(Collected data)

[Start of Attachment]

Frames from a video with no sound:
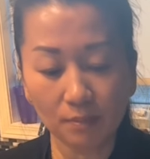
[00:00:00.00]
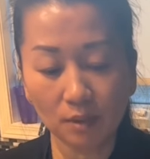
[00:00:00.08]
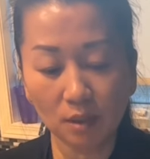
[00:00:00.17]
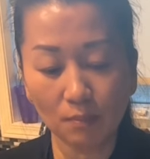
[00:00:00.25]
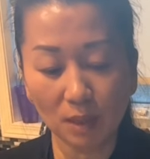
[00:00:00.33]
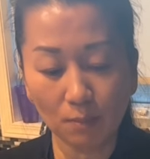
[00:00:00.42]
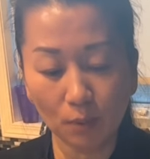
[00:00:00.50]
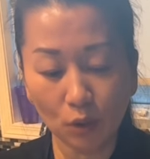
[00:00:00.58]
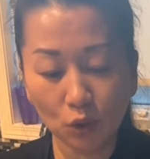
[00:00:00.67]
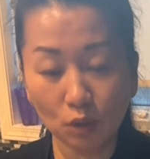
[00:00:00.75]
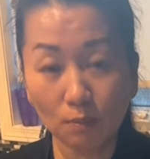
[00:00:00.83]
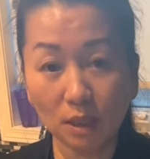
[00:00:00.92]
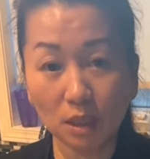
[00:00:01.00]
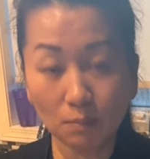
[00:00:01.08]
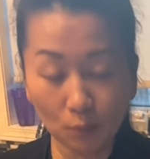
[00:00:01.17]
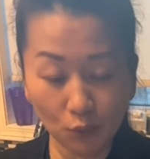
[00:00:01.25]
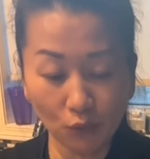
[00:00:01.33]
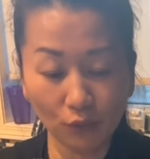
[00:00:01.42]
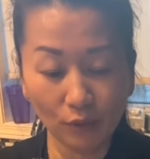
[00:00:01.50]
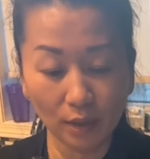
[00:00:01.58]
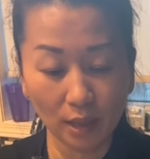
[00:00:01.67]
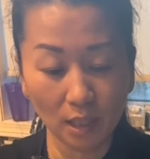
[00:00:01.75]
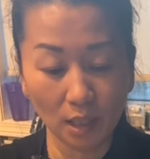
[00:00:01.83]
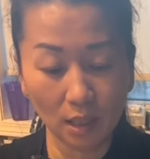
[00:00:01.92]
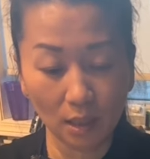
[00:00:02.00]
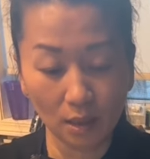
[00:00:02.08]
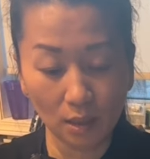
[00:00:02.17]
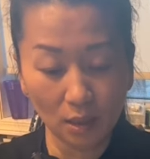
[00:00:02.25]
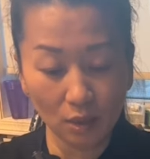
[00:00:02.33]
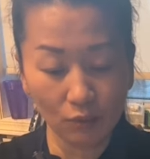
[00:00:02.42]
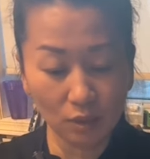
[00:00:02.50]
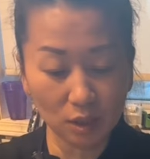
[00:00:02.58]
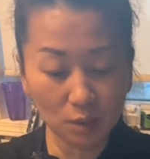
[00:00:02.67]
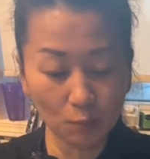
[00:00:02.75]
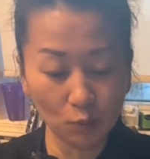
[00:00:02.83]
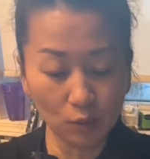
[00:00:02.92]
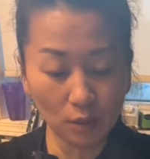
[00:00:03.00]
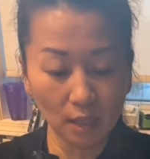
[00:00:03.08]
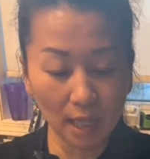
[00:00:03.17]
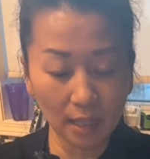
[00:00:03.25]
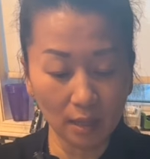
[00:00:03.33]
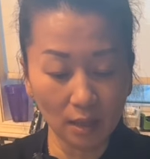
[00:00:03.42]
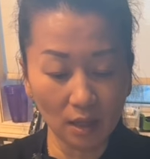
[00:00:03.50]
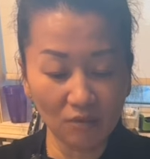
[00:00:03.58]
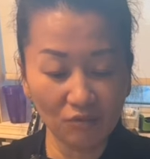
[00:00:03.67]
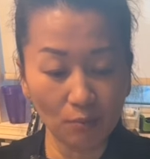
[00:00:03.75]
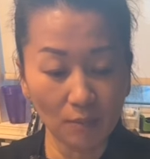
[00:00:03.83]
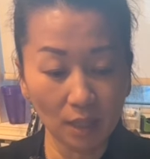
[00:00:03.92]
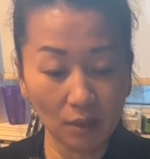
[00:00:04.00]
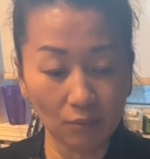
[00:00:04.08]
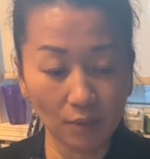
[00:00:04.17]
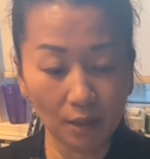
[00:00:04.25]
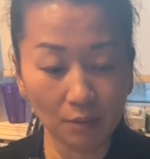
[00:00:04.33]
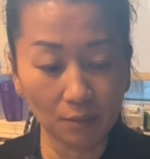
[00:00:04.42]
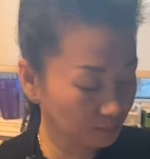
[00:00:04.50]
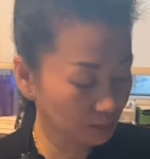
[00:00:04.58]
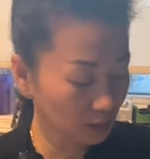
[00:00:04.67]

the meatball should be smooth, and with the spoon, cut it off or make it round.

[End of Attachment]

*REQUIREMENT*:
The line containing "[00:00:02.25]" and every line after it, through the end of the records, are what you should retype exactly. Do not include the pictures.

*RESULT OF THIS TASK*:
[00:00:02.25]
[00:00:02.33]
[00:00:02.42]
[00:00:02.50]
[00:00:02.58]
[00:00:02.67]
[00:00:02.75]
[00:00:02.83]
[00:00:02.92]
[00:00:03.00]
[00:00:03.08]
[00:00:03.17]
[00:00:03.25]
[00:00:03.33]
[00:00:03.42]
[00:00:03.50]
[00:00:03.58]
[00:00:03.67]
[00:00:03.75]
[00:00:03.83]
[00:00:03.92]
[00:00:04.00]
[00:00:04.08]
[00:00:04.17]
[00:00:04.25]
[00:00:04.33]
[00:00:04.42]
[00:00:04.50]
[00:00:04.58]
[00:00:04.67]

the meatball should be smooth, and with the spoon, cut it off or make it round.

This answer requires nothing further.